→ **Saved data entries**

──────────────────────────────

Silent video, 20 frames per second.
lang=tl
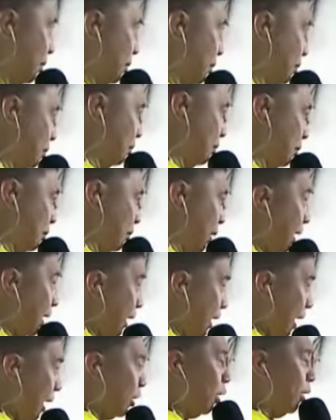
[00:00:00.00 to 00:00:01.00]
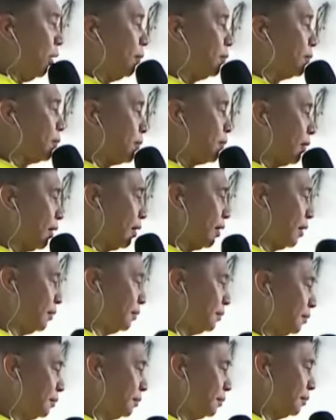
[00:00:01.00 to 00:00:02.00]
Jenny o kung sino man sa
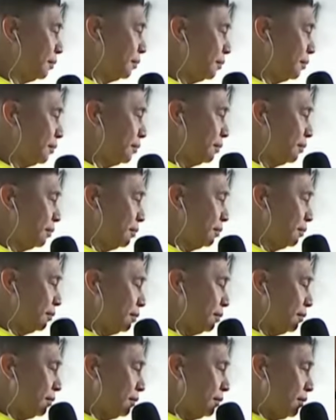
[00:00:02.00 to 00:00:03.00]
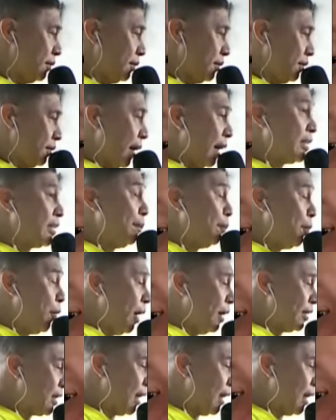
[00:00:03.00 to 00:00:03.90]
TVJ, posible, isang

──────────────────────────────

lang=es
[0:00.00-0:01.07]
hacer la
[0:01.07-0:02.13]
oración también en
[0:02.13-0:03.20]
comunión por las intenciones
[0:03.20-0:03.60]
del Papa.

──────────────────────────────

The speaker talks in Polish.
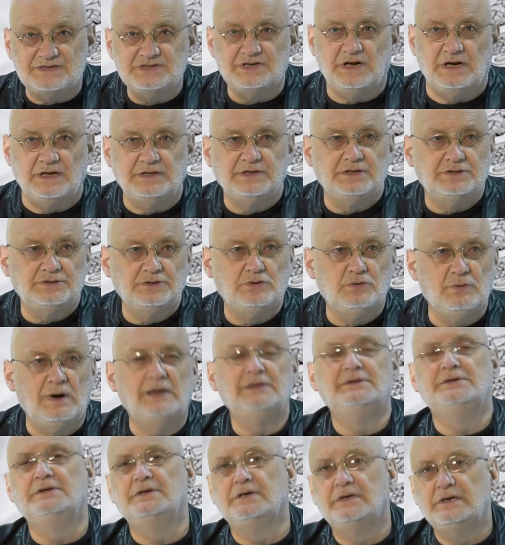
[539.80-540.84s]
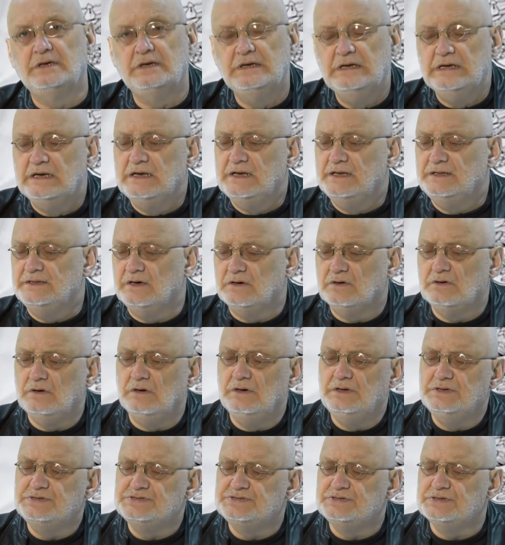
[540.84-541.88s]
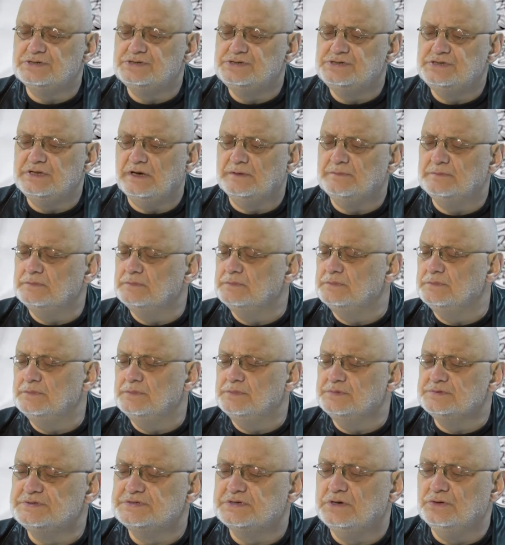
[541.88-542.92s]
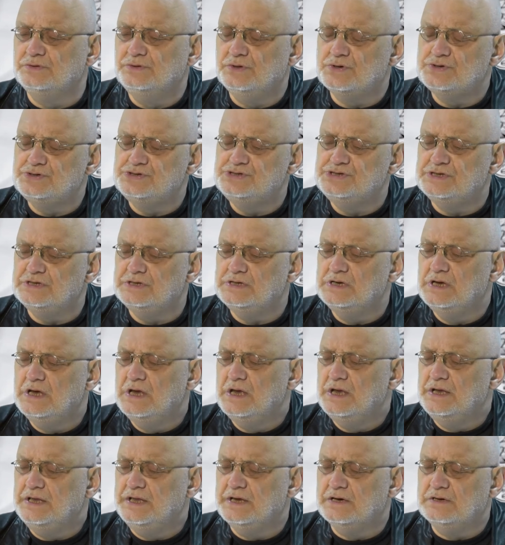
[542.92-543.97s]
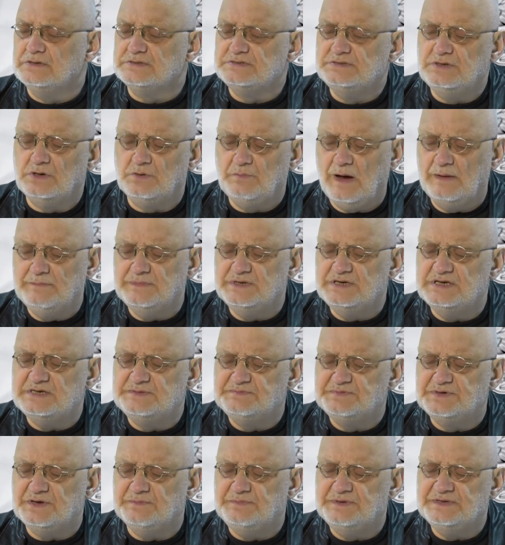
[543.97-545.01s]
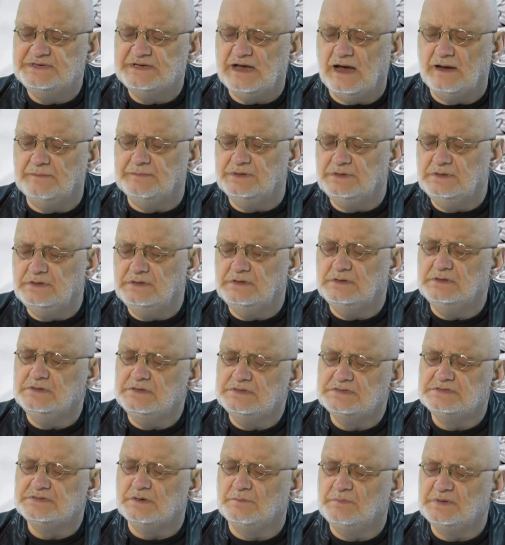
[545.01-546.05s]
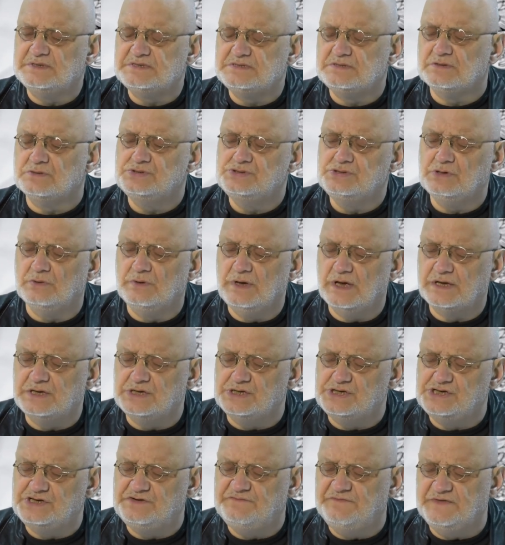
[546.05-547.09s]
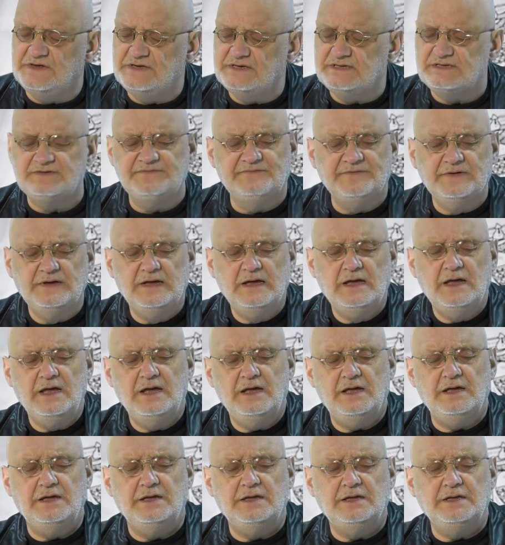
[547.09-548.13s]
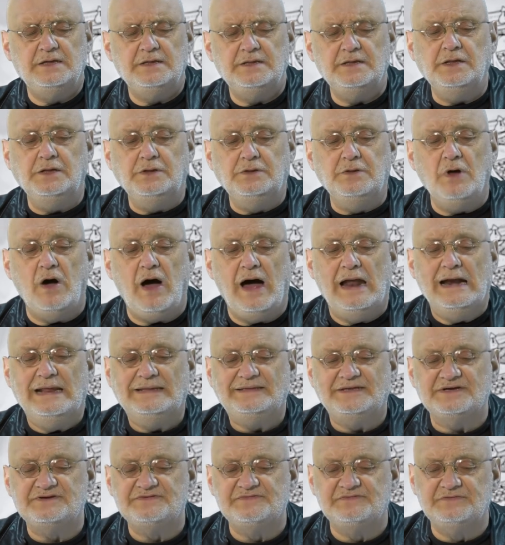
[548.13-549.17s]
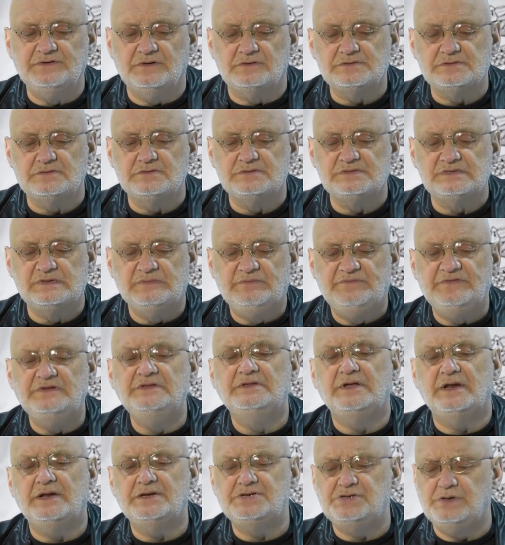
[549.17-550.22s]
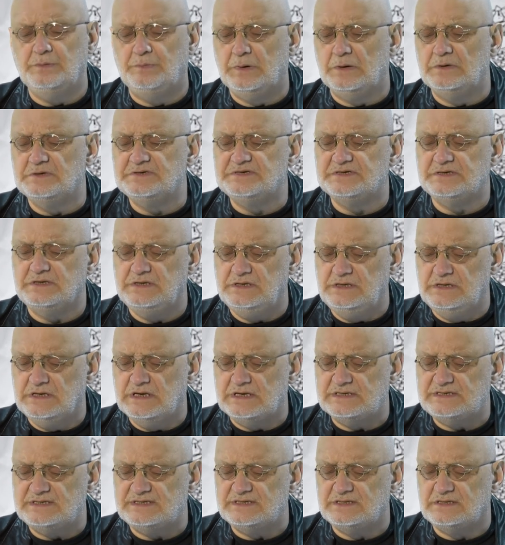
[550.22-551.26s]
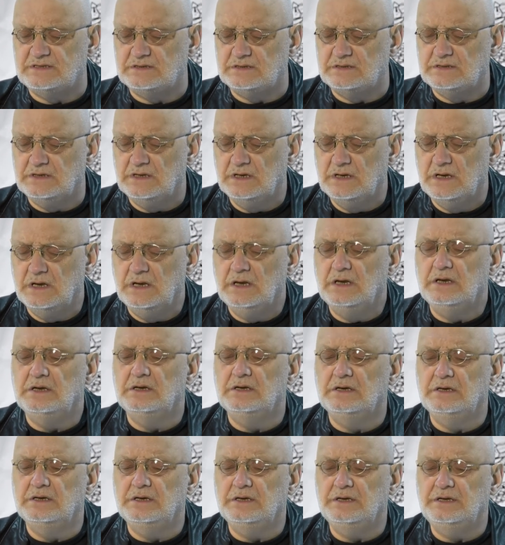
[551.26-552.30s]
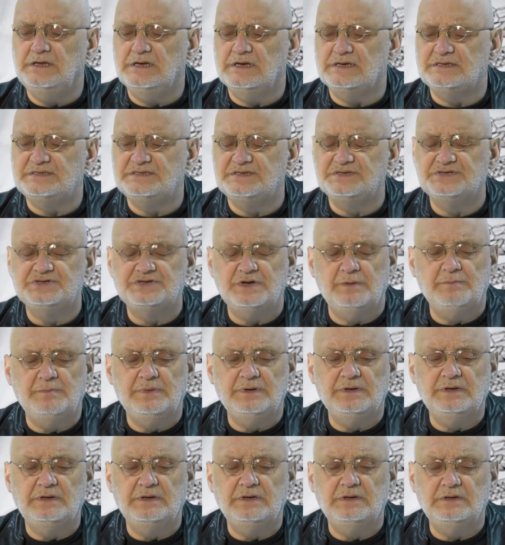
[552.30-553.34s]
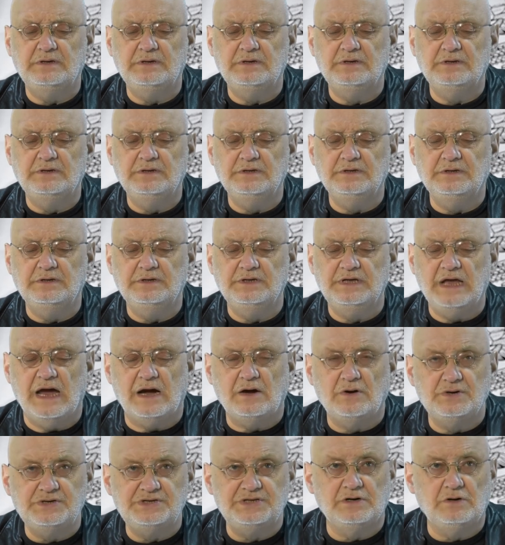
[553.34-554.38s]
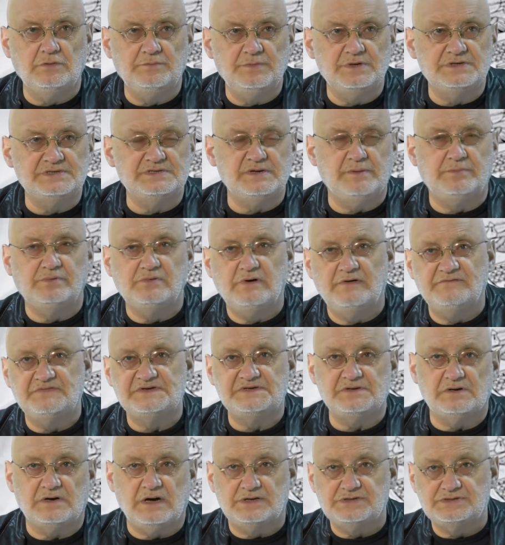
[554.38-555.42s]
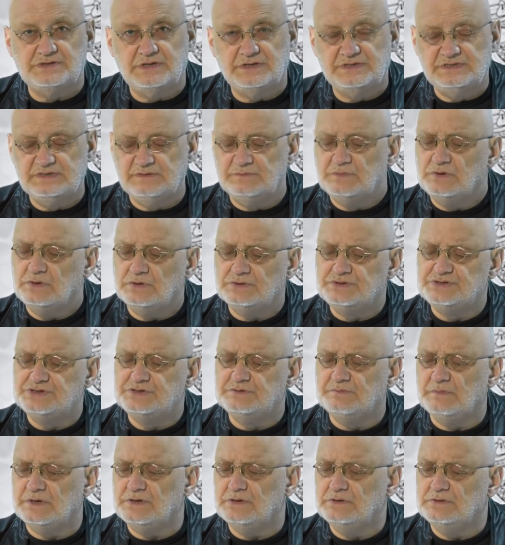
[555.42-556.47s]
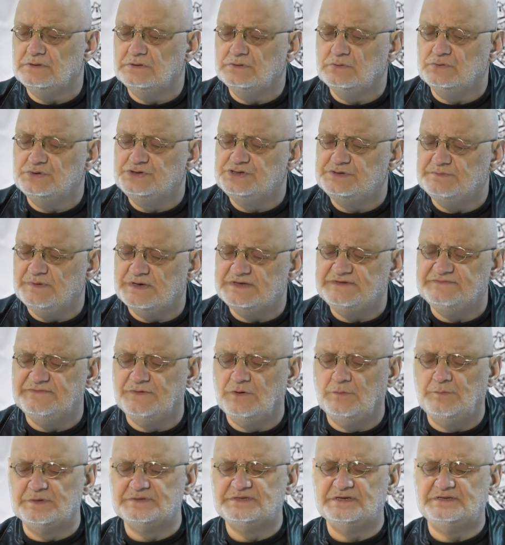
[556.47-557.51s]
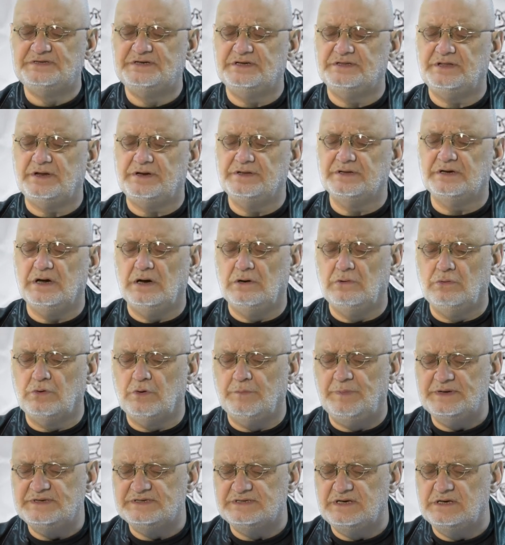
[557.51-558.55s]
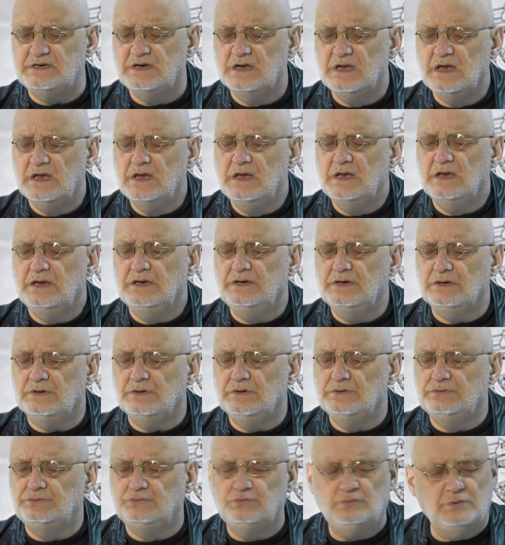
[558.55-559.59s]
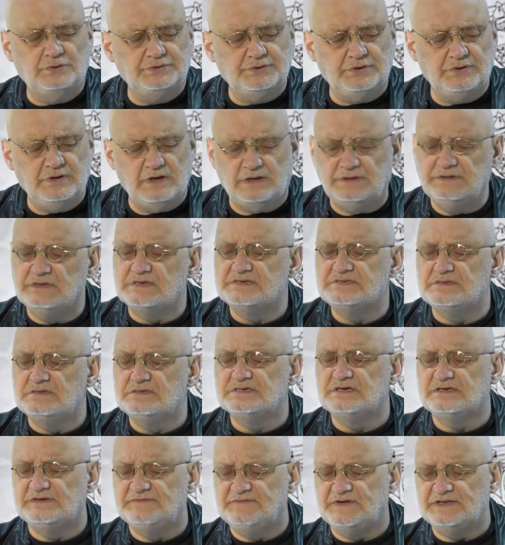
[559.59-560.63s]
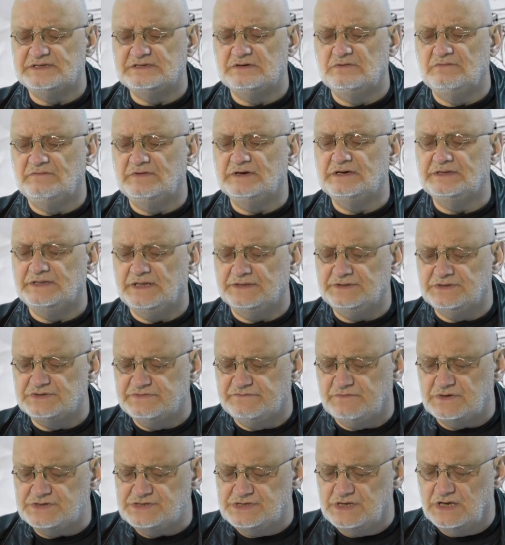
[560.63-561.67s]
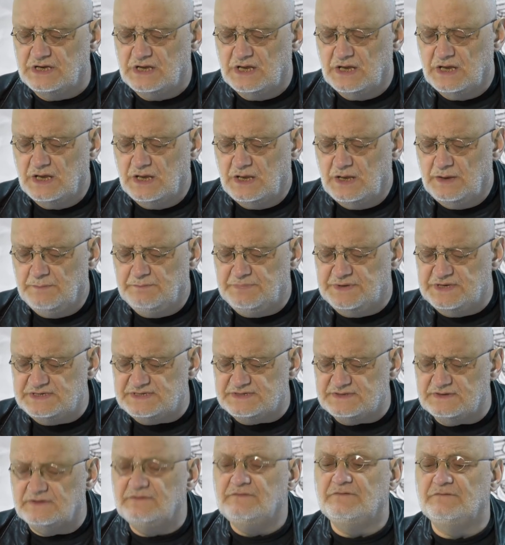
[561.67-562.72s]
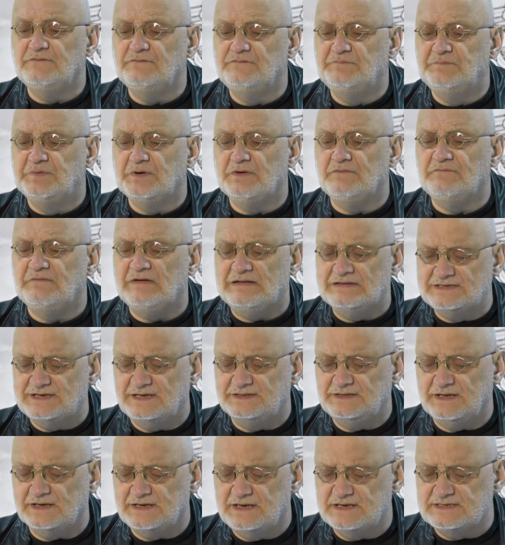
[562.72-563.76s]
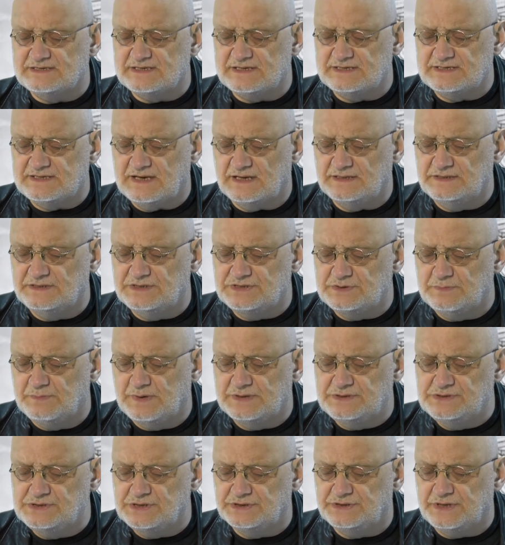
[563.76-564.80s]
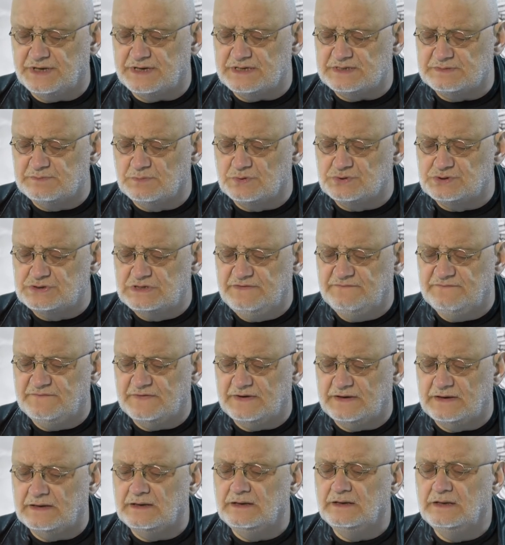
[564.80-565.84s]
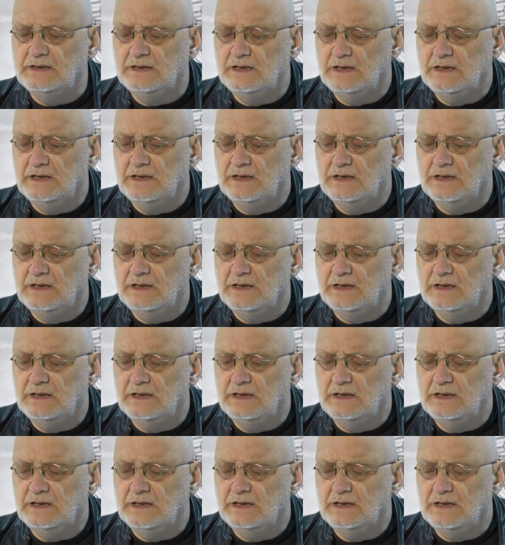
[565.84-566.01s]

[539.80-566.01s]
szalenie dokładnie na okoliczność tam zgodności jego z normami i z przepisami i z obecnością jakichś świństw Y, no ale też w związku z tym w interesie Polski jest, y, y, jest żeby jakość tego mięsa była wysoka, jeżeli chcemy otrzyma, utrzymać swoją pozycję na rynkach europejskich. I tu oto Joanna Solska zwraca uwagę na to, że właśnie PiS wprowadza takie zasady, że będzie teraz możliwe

──────────────────────────────

Using the entries above, extract exactly the lines from the one that contains "[546.05-547.09s]" through the one that contains "[561.67-562.72s]". Do not carry over any pictures.

[546.05-547.09s]
[547.09-548.13s]
[548.13-549.17s]
[549.17-550.22s]
[550.22-551.26s]
[551.26-552.30s]
[552.30-553.34s]
[553.34-554.38s]
[554.38-555.42s]
[555.42-556.47s]
[556.47-557.51s]
[557.51-558.55s]
[558.55-559.59s]
[559.59-560.63s]
[560.63-561.67s]
[561.67-562.72s]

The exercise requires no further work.